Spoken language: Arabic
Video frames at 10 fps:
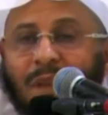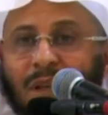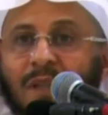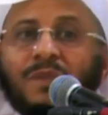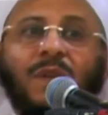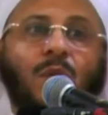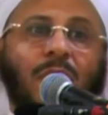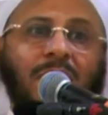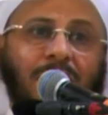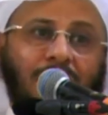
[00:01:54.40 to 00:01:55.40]
ينفع
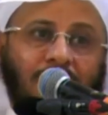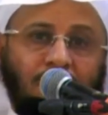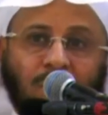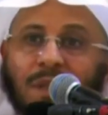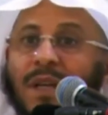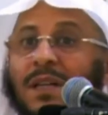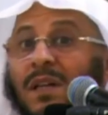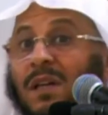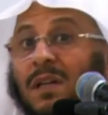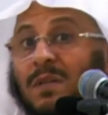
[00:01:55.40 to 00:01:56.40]
غيره
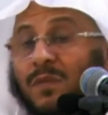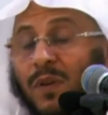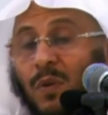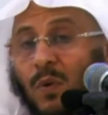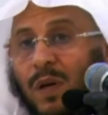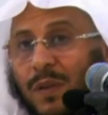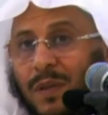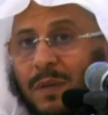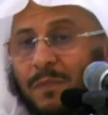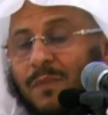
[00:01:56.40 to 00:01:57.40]
ولذلك العلم فضله
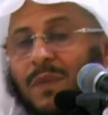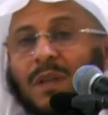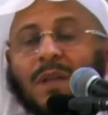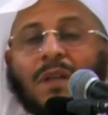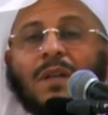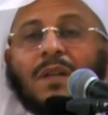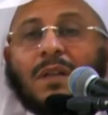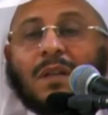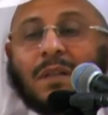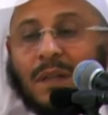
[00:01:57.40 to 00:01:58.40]
عظيم
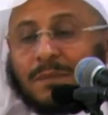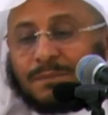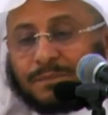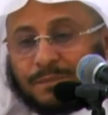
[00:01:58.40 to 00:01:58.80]
نعم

□ □ □ □ □

◆ **TASK PROMPT**: Could you copy each line above exactly as written, minus any pictures?

◆ **OUTPUT OF THE TASK**:
Spoken language: Arabic
Video frames at 10 fps:
[00:01:54.40 to 00:01:55.40]
ينفع
[00:01:55.40 to 00:01:56.40]
غيره
[00:01:56.40 to 00:01:57.40]
ولذلك العلم فضله
[00:01:57.40 to 00:01:58.40]
عظيم
[00:01:58.40 to 00:01:58.80]
نعم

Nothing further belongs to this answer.